Ingestion Script
The Ingestion Script handles source data ingestion for the NBA ELT Project.
Architecture
Section titled “Architecture”ELT Pipeline Orchestration
Section titled “ELT Pipeline Orchestration”How It Works
Section titled “How It Works”The Ingestion Script performs the following tasks:
- Retrieves feature flags from the database to determine which endpoints to scrape.
- Scrapes data from the identified endpoints.

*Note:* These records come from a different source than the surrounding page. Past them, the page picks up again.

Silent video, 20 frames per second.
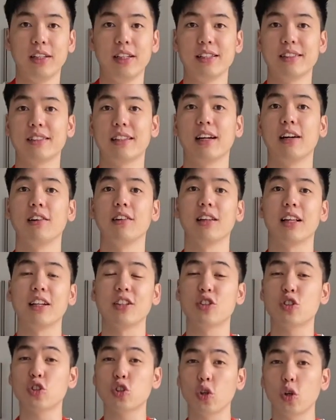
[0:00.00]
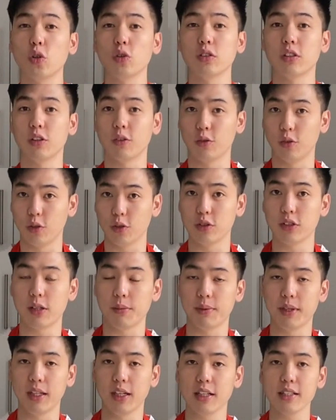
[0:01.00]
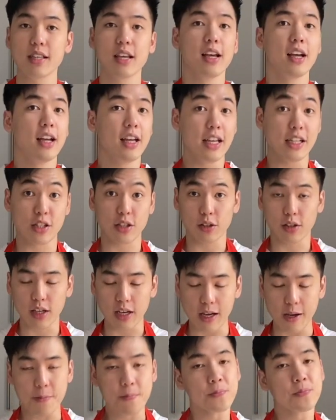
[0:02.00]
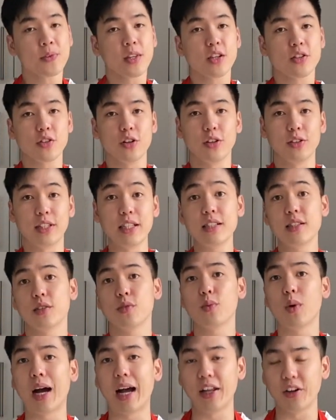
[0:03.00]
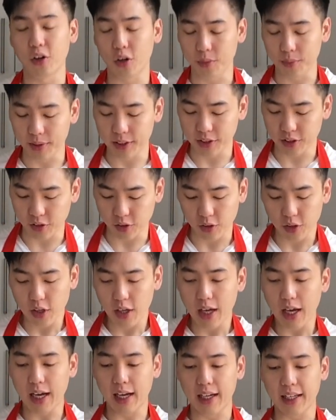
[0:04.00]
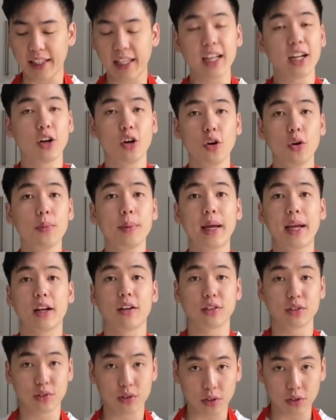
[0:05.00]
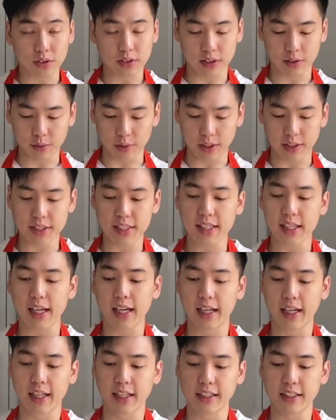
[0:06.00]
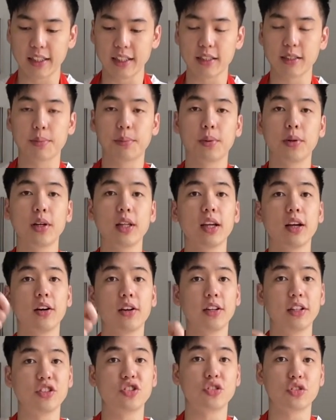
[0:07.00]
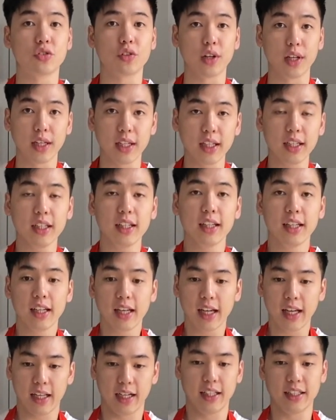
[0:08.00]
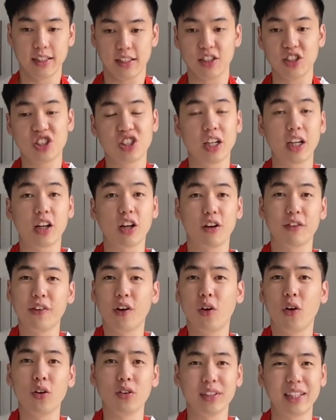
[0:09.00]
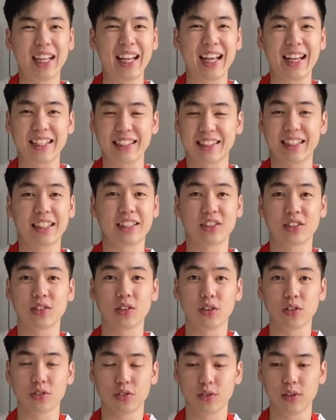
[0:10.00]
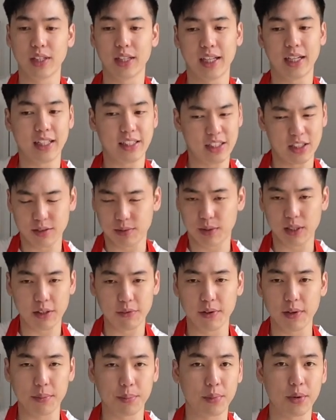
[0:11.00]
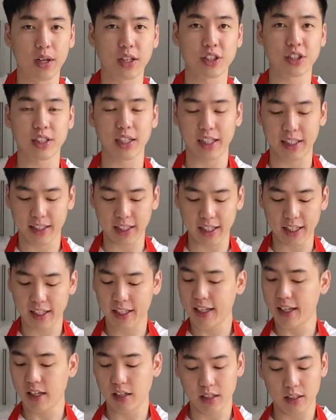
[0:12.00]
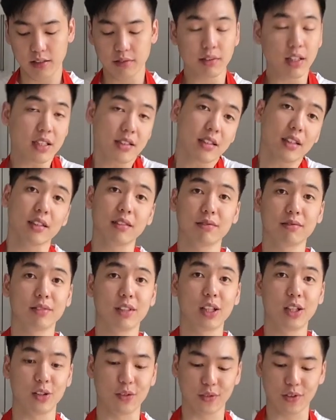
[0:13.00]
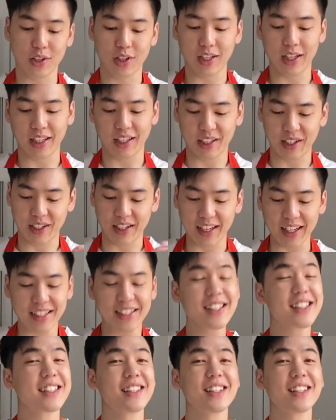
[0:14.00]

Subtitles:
there sell like salted roasted peanuts. It's okay. So this is what I normally do. I get a whole pack of salted ones and then just put it on a strainer and then just shake off all the excess salt to it and then just give it a brush like that, and then that's it, and you've got like a nice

- Stores source data to Postgres
- Stores source data to S3 for backup purposes
- Sends any errors or missing data to Slack
A feature flag table in the database is managed to support all different kinds of functionality within the project. Specifically for the Ingestion Script, some of these flags are used to determine which endpoints should be scraped. For example:
- During the offseason, the
is_seasonflag should be disabled as there’s no more games being played. This disables all game-related data from being scraped. - This functionality enables a simple management process for disabling the extraction of this data, or having to do code deploys to comment out various functions during the offseason
Libraries
Section titled “Libraries”- Pandas is the primary package driving the Ingestion Script development
- beautifulsoup4 enables web scraping to be performed on various basketball-reference and DraftKings pages
- praw is used to authenticate to & pull data from the Reddit API
- nltk provides Sentiment Analysis Functions to be applied on various social media text data
- jyablonski_common_modules provides various functions to read & write data to Postgres
Production
Section titled “Production”The Ingestion Script runs as an ECS task kicked off by an AWS Step Functions pipeline triggered every day at 12 pm UTC.

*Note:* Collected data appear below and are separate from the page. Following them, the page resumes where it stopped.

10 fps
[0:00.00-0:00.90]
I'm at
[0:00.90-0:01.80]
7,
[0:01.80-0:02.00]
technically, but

- The Ingestion Script typically takes about ~2 minutes to complete
As soon as the script finishes and all ingestion data has been loaded, the dbt job begins the transformation process.
CI / CD
Section titled “CI / CD”For continuous integration (CI), the entire test suite is run on every commit in a pull request.
- It installs uv and the project dependencies on the GitHub Actions runner
- It uses Docker to spin up a Postgres database with bootstrap data
- It then runs the test suite, using the Postgres database to run integration tests
- The uv environment used by the GitHub Actions runners also gets cached for up to 7 days, enabling faster test suite executions
After a PR is merged, the continuous deployment (CD) pipeline performs the following steps:
- Builds the Docker image for the service with the updated source code and dependencies
- Pushes the Docker image to ECR
On the next NBA ELT Pipeline run, this new Docker image will be used when the Ingestion Script is scheduled in ECS.